If none of this works, they would consider expanding the Canada Pension Plan.  The similarity in findings between all of these panels suggests that there might be some merit behind the recommendations.

Looking for an Alternative

Mitch Frazer, a Partner at Torys LLP and adjunct faculty at UofT specializing in pensions, continued the discussion, focusing on the creation of a supplemental pension plan. He joked that pension law was a bit like the Maytag repair-person – people sit around and ask you questions without understanding what he does.  Then suddenly because of the economy pensions are a big topic with considerable media attention.

He saw two major portions for reform – trying to fix the system in the way described by Prof. Brown, but also looking at alternative solutions.  A lot of politicians are interested in this as well, and he noted that Glen Pearson and Doug Ferguson were in attendance.

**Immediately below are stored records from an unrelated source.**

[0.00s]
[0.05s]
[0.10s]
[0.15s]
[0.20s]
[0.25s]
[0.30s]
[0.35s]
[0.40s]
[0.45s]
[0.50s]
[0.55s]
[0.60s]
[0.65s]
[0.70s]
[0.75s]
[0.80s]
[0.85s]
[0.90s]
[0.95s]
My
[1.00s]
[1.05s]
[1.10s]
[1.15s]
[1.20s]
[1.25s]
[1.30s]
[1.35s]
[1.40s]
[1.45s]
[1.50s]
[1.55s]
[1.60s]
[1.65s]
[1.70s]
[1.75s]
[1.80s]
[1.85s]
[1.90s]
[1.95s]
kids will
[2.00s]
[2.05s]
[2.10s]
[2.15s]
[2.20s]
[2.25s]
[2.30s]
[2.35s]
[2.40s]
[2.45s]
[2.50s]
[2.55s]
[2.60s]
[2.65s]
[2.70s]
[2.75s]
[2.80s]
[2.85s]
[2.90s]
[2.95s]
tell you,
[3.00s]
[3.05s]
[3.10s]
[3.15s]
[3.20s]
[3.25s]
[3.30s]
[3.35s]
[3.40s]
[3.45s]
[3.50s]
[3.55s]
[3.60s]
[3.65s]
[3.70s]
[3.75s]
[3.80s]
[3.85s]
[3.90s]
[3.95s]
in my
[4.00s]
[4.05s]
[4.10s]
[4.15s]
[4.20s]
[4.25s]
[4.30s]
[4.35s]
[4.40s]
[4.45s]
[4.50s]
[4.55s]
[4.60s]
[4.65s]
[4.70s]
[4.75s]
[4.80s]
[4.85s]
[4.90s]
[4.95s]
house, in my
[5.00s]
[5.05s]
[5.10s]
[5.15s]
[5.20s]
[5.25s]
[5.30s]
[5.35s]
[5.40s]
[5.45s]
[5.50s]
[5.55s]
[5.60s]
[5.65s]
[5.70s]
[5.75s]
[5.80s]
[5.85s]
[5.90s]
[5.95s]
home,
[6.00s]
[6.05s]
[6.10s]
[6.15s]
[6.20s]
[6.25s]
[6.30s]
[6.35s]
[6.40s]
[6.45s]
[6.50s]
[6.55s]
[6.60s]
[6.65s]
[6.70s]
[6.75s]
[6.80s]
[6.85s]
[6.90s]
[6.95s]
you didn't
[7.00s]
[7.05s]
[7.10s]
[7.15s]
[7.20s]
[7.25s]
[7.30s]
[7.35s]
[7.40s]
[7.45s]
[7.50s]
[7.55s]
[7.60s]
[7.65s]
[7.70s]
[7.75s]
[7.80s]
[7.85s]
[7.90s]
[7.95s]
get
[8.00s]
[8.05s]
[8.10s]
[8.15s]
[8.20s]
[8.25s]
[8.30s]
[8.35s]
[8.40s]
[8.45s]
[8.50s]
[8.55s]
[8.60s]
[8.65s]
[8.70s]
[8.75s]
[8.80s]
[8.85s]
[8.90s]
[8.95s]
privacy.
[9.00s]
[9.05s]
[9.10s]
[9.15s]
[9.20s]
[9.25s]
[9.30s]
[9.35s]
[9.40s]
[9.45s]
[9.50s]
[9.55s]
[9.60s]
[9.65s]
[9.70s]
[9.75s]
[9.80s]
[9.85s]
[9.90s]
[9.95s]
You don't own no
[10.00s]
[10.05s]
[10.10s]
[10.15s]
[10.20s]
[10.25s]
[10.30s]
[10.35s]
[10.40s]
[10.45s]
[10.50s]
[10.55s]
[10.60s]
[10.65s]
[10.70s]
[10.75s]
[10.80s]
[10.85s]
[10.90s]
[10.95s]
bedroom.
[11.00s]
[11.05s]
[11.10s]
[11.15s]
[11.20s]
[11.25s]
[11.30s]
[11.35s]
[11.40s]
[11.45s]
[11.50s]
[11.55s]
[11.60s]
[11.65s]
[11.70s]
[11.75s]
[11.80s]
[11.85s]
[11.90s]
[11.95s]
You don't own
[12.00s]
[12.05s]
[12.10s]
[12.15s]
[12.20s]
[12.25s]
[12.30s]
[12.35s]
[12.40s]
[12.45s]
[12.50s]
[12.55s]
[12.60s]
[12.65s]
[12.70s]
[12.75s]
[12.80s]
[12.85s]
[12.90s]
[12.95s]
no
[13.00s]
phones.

Frazer provided some background behind pension alternatives.  Canada’s aging population is foremost among this.   By 2031, over 25% of the population will be older than 65, and only 13% of the population was over this age in 2005, almost a doubling of the aging population.  There is also less participation in occupational pension plans, anything not a CPP, by private sector employees.  Pension plan participation is just over 20% in Alberta and B.C., 25% in Ontario.  As people are getting older and need some form of pension plan, there are less people contributing to them.

A lot of employers are terminating plans, or not offering it at all.  His clients do not approach him these days about creating a new pension plan.  The decline in the stock market has resulted in diminished retirement funds, so there is a decrease in personal savings rate coupled with record-high debt.

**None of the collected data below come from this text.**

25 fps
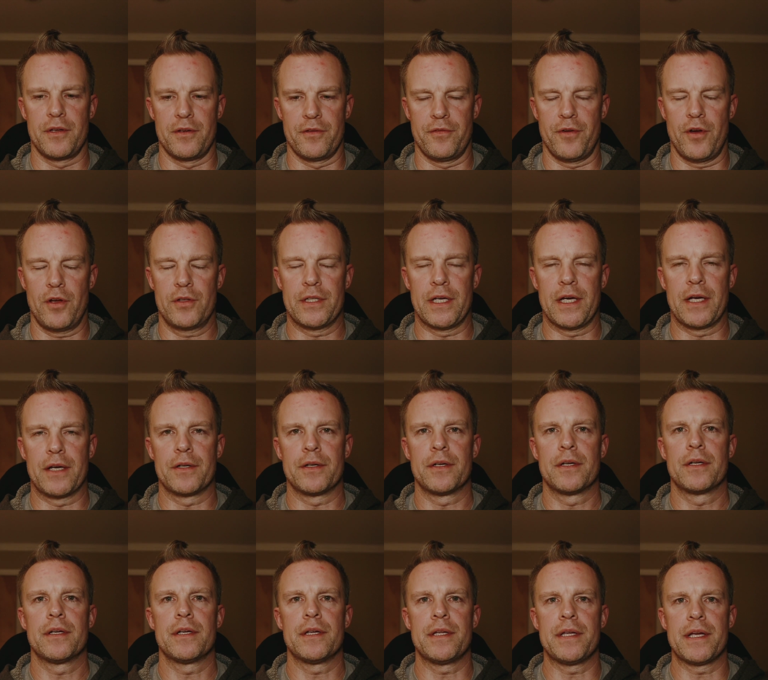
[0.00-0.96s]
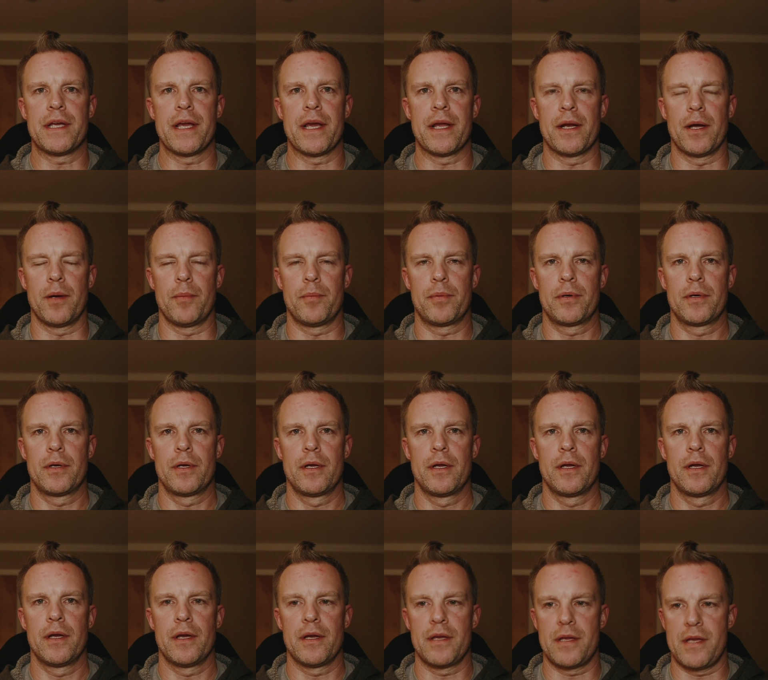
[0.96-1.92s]
You fall down, you get up.
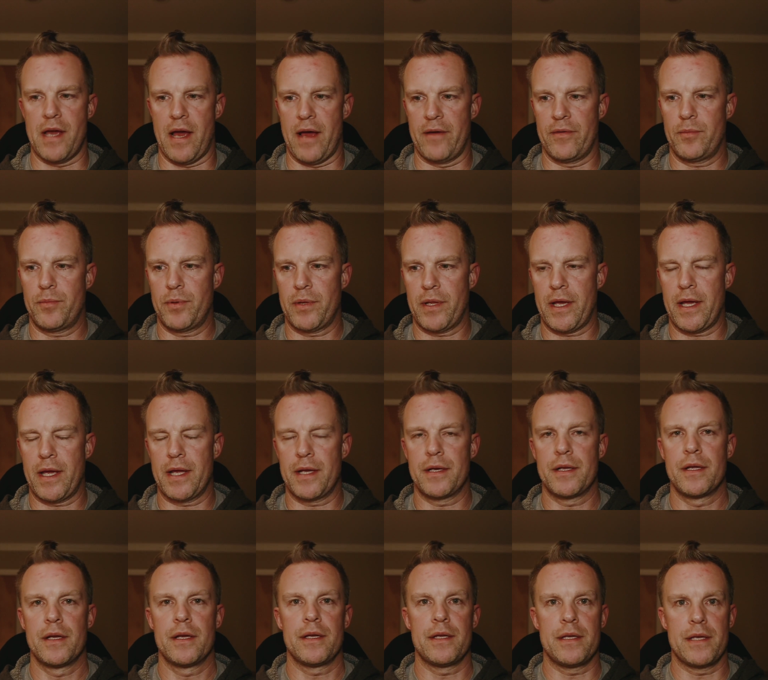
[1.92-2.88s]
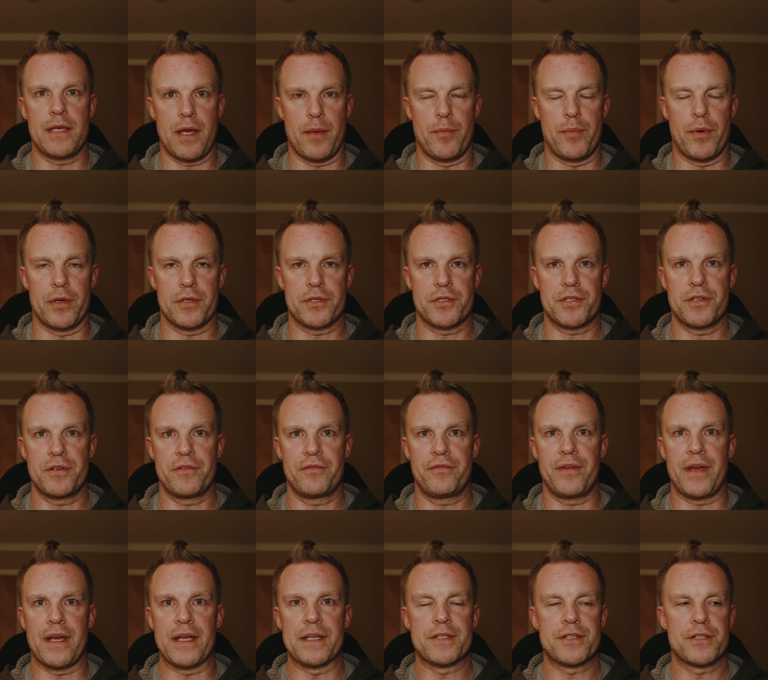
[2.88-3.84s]
You have a plan, you get punched in the
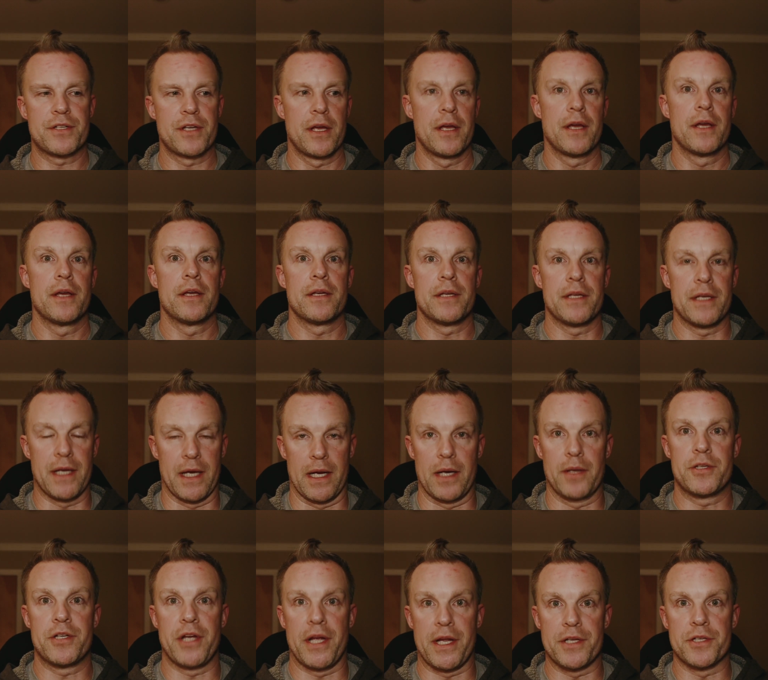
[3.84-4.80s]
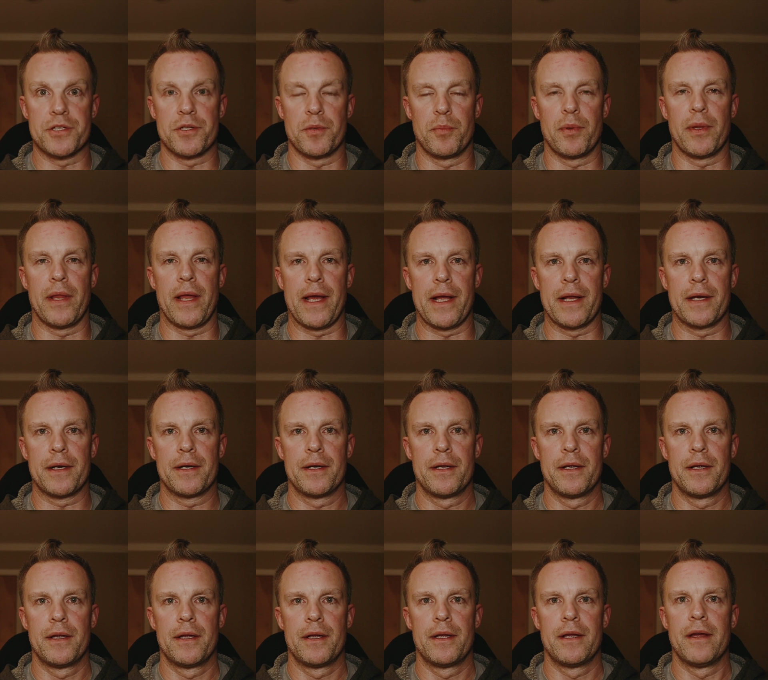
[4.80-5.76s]
face, you got to change the plan.
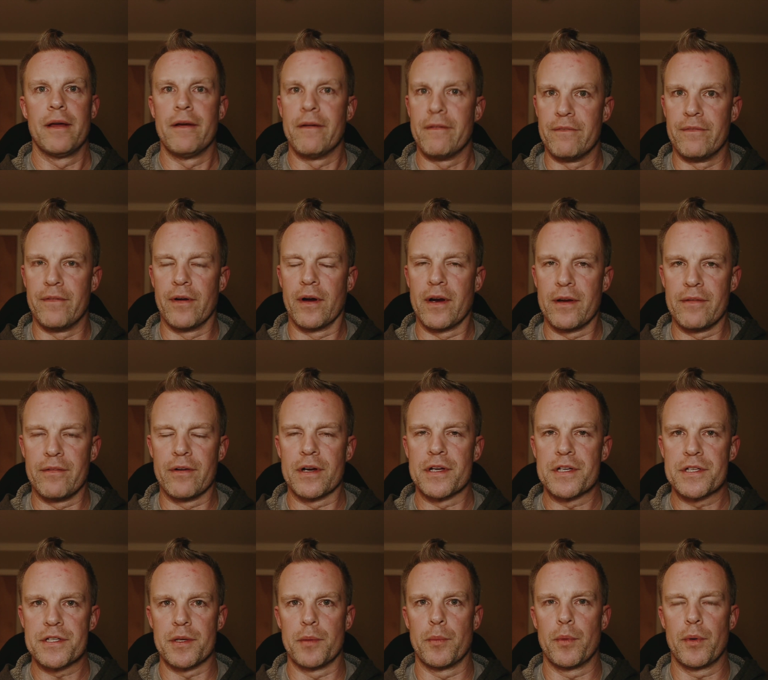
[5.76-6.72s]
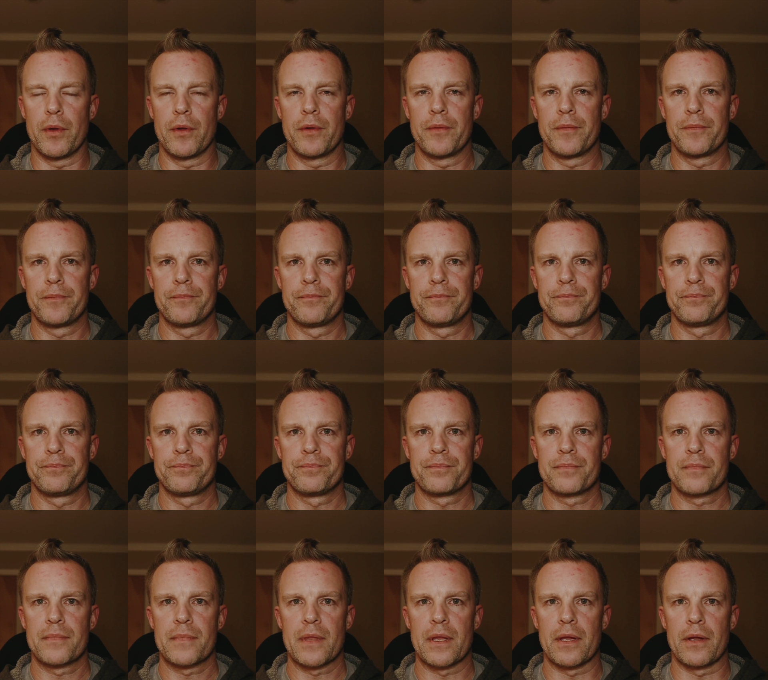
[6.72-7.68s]
Very, very simple.
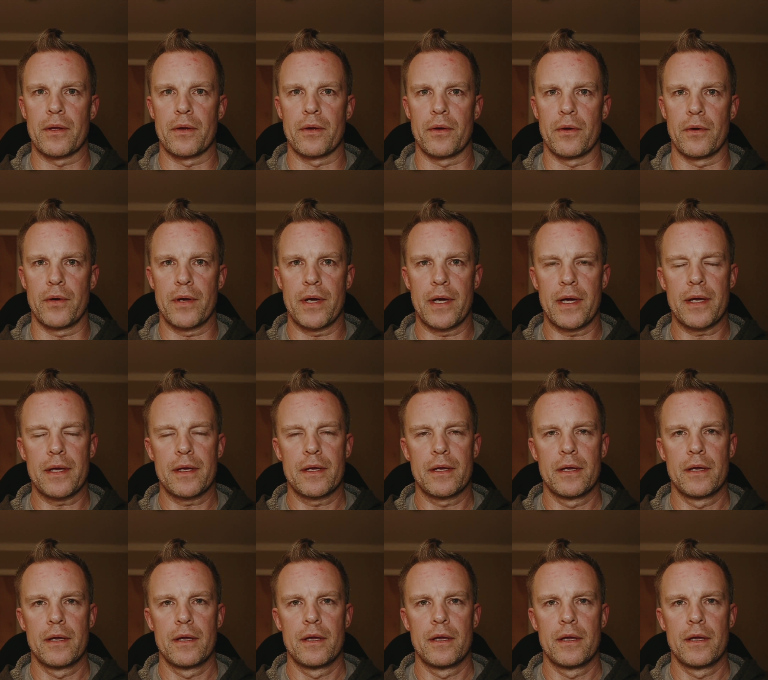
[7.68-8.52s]
Okay?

There have been some initiatives to address the problems, including the provincial reviews of legislation mentioned above.  The Federal government has also initiated consultations on the federal regulatory framework, and there is increased commentary by professionals and academia.  But only Quebec has been successful in considerably revising their pension plan, and they continue to revise it on an annual basis to keep abreast of changes, leaving all the other provinces behind.  The one positive thing out of the economic crisis is that everyone is now focusing on pension plans, similar to the mid-90s and the focus on CPP reform.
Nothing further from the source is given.